What you have to do
Every line below should come back exactly as written, though the pictures stay out.

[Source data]
================
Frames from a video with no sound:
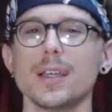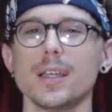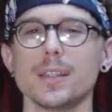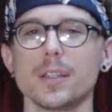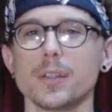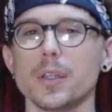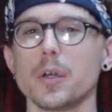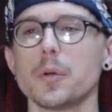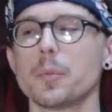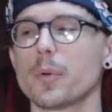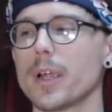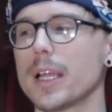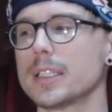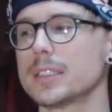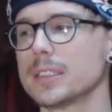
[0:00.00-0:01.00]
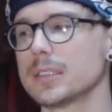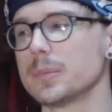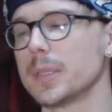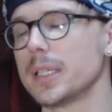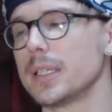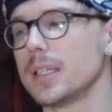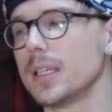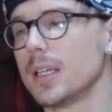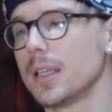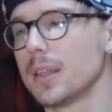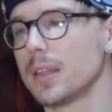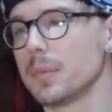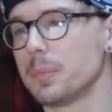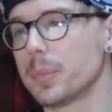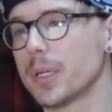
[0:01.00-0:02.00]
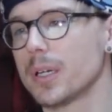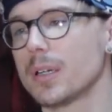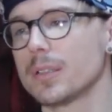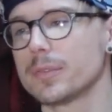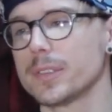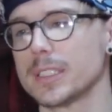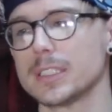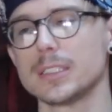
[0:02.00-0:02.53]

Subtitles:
and the low branches made the perfect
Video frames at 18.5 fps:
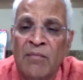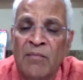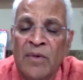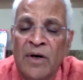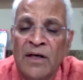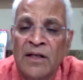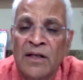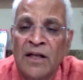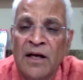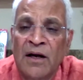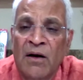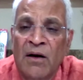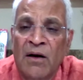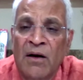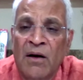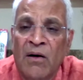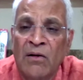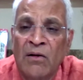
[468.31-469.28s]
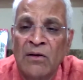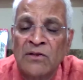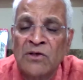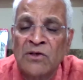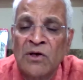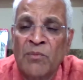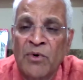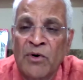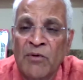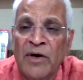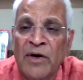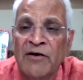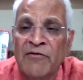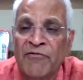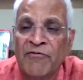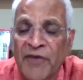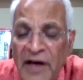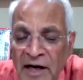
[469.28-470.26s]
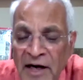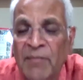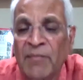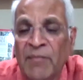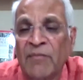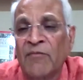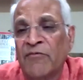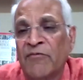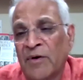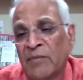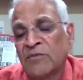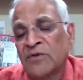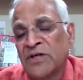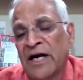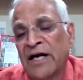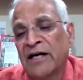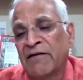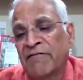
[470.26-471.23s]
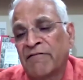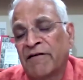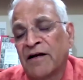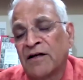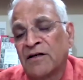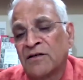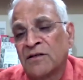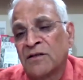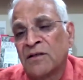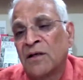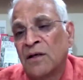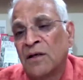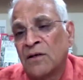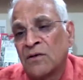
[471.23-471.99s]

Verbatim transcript: but they also provide freedom from side effects.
================
Response for this exercise
Frames from a video with no sound:
[0:00.00-0:01.00]
[0:01.00-0:02.00]
[0:02.00-0:02.53]

Subtitles:
and the low branches made the perfect
Video frames at 18.5 fps:
[468.31-469.28s]
[469.28-470.26s]
[470.26-471.23s]
[471.23-471.99s]

Verbatim transcript: but they also provide freedom from side effects.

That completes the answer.